The global financial crisis circa 2008 has caused 176 banks to fail as of this writing.
And now more failures are to come-- due to the new US Financial Regulation legislation recently signed into law with its "Pravda-esque" promise of protecting consumers and regulating wall street.
Interesting point #1: Three large financial institutions- the Federal Reserve Bank (a private bank) and Freddie Mac and Fannie Mae (quasi-government institutions) are all exempted from the legislation.
Interesting point #2: The stated intent of the legislation was to end taxpayer bailouts of financial institutions deemed too large too fail (TBTF). When in fact, what it has done is relieve politicians the nasty task of openly debating the next bailout in front of the public by establishing a taxpayer funded trust fund to bailout TBTF institutions. Get it? They didn't eliminate the bailouts only the public process was eliminated; the bailouts continue in secret with a private slush fund.

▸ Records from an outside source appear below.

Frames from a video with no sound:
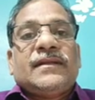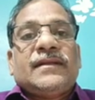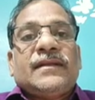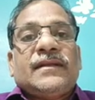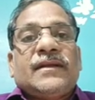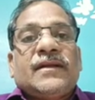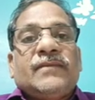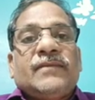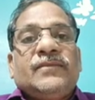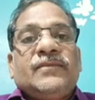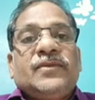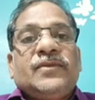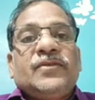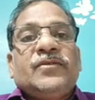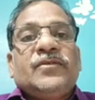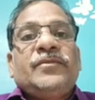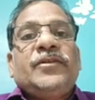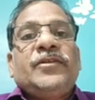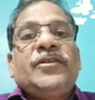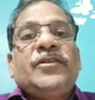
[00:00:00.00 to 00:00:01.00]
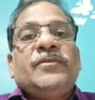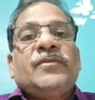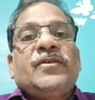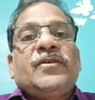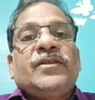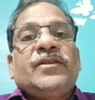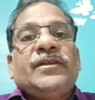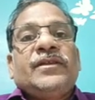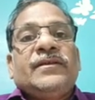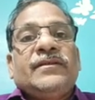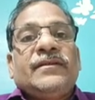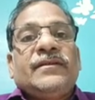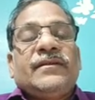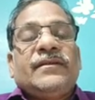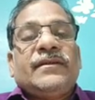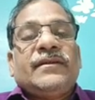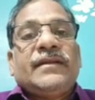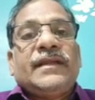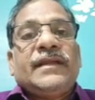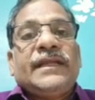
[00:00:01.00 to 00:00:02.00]
absorptive molecule,
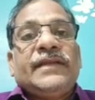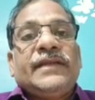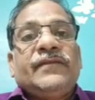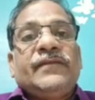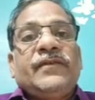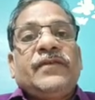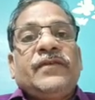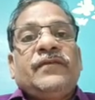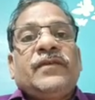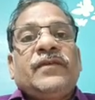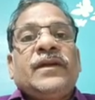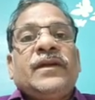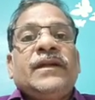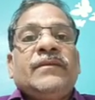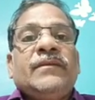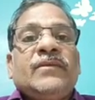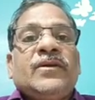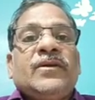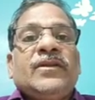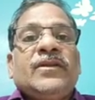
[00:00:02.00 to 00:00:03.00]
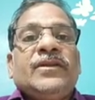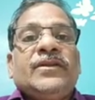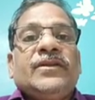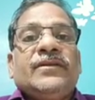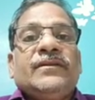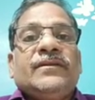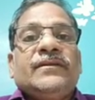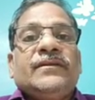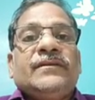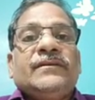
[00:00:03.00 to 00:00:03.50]
liquefied molecule.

Here is what to watch for in the news:
Sooner or later, the US FED and FANNIE and FREDDIE who all have been buying up collapsing mortgages and mortgage backed securities, will now start forcing the banks that originally cast these bad loans to start covering the losses (i.e. buying them back). When this starts here is what happens:
- Banks begin consuming their "loan loss reserves" and become unprofitable and eventually insolvent. Thank god the FDIC has hired hundreds of new auditors to handle a new wave of bank closures.
- Banks know this is coming which is why they aren't lending now. They will lend less when the full power of the US government is unleashed upon them.
- The last banks standing are the TBTF banks operating with a tax payer funded safety net and everyone who wants money will have to go to them. Because they are now government backed they are quasi-government agencies.